**What to produce**:
Pictures aside, repeat every entry exactly.

[Recorded data]
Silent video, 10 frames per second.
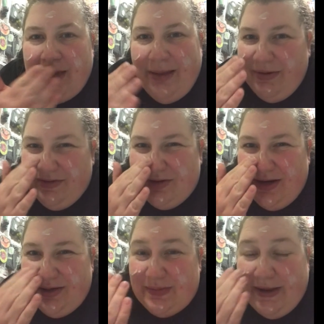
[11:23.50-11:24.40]
I'm even
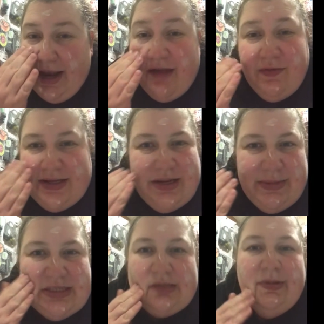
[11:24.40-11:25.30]
trying to explain every time
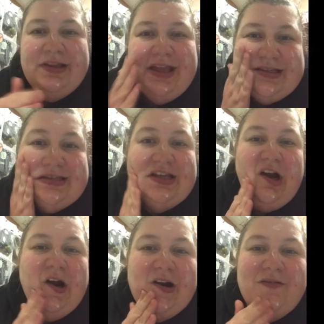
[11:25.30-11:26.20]
I smell this. It's
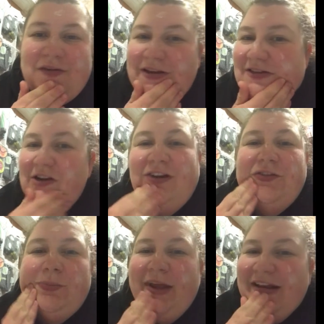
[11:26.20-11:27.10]
hard
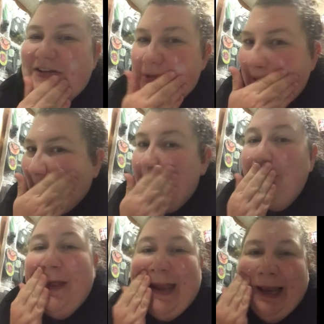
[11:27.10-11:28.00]
for me to
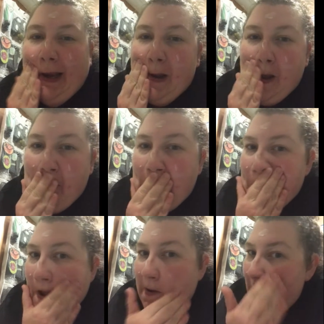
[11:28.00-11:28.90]
explain
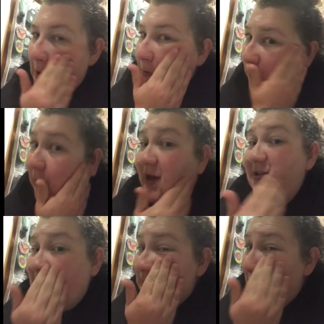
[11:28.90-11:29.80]
what
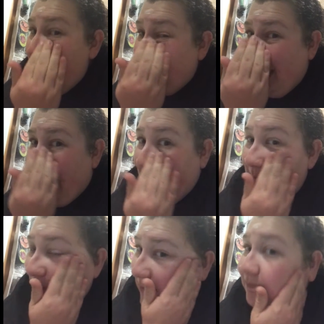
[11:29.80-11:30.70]
it smells
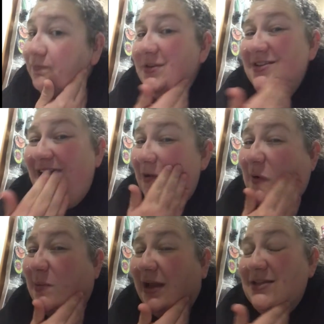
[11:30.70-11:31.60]
like, but it kind of
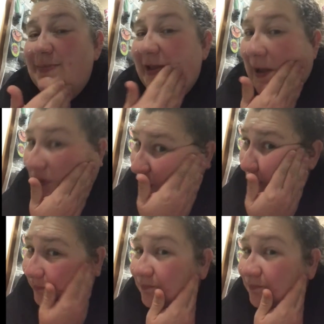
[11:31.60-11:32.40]
reminds me, I don't know.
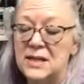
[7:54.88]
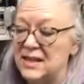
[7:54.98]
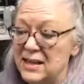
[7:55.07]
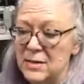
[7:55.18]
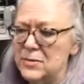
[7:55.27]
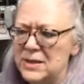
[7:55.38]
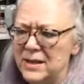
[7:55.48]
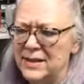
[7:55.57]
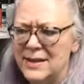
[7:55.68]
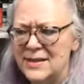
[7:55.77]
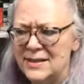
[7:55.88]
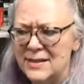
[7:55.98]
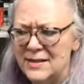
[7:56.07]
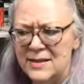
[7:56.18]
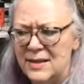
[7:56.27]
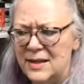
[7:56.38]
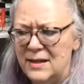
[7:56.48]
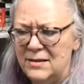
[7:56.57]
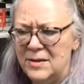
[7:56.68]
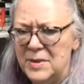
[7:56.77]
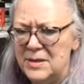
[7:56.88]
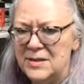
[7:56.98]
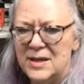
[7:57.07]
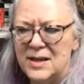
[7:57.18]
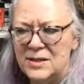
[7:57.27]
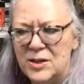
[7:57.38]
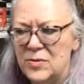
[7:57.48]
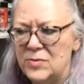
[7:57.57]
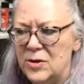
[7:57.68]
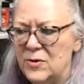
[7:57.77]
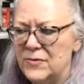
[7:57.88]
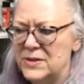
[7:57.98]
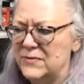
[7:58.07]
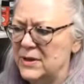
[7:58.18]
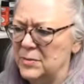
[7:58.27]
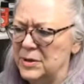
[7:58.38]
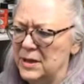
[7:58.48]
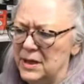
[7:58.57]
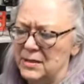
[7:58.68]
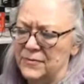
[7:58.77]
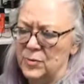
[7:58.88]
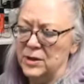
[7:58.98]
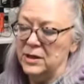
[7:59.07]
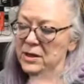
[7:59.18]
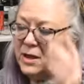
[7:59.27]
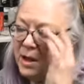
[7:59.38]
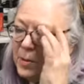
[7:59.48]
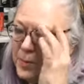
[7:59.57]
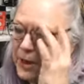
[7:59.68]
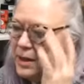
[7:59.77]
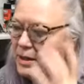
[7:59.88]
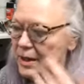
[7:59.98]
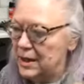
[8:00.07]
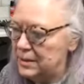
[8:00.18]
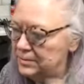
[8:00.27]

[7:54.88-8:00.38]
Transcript: of the city. They don't sell it in the city limits, and I don't know if it's available in California, but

**Output for this exercise**:
Silent video, 10 frames per second.
[11:23.50-11:24.40]
I'm even
[11:24.40-11:25.30]
trying to explain every time
[11:25.30-11:26.20]
I smell this. It's
[11:26.20-11:27.10]
hard
[11:27.10-11:28.00]
for me to
[11:28.00-11:28.90]
explain
[11:28.90-11:29.80]
what
[11:29.80-11:30.70]
it smells
[11:30.70-11:31.60]
like, but it kind of
[11:31.60-11:32.40]
reminds me, I don't know.
[7:54.88]
[7:54.98]
[7:55.07]
[7:55.18]
[7:55.27]
[7:55.38]
[7:55.48]
[7:55.57]
[7:55.68]
[7:55.77]
[7:55.88]
[7:55.98]
[7:56.07]
[7:56.18]
[7:56.27]
[7:56.38]
[7:56.48]
[7:56.57]
[7:56.68]
[7:56.77]
[7:56.88]
[7:56.98]
[7:57.07]
[7:57.18]
[7:57.27]
[7:57.38]
[7:57.48]
[7:57.57]
[7:57.68]
[7:57.77]
[7:57.88]
[7:57.98]
[7:58.07]
[7:58.18]
[7:58.27]
[7:58.38]
[7:58.48]
[7:58.57]
[7:58.68]
[7:58.77]
[7:58.88]
[7:58.98]
[7:59.07]
[7:59.18]
[7:59.27]
[7:59.38]
[7:59.48]
[7:59.57]
[7:59.68]
[7:59.77]
[7:59.88]
[7:59.98]
[8:00.07]
[8:00.18]
[8:00.27]

[7:54.88-8:00.38]
Transcript: of the city. They don't sell it in the city limits, and I don't know if it's available in California, but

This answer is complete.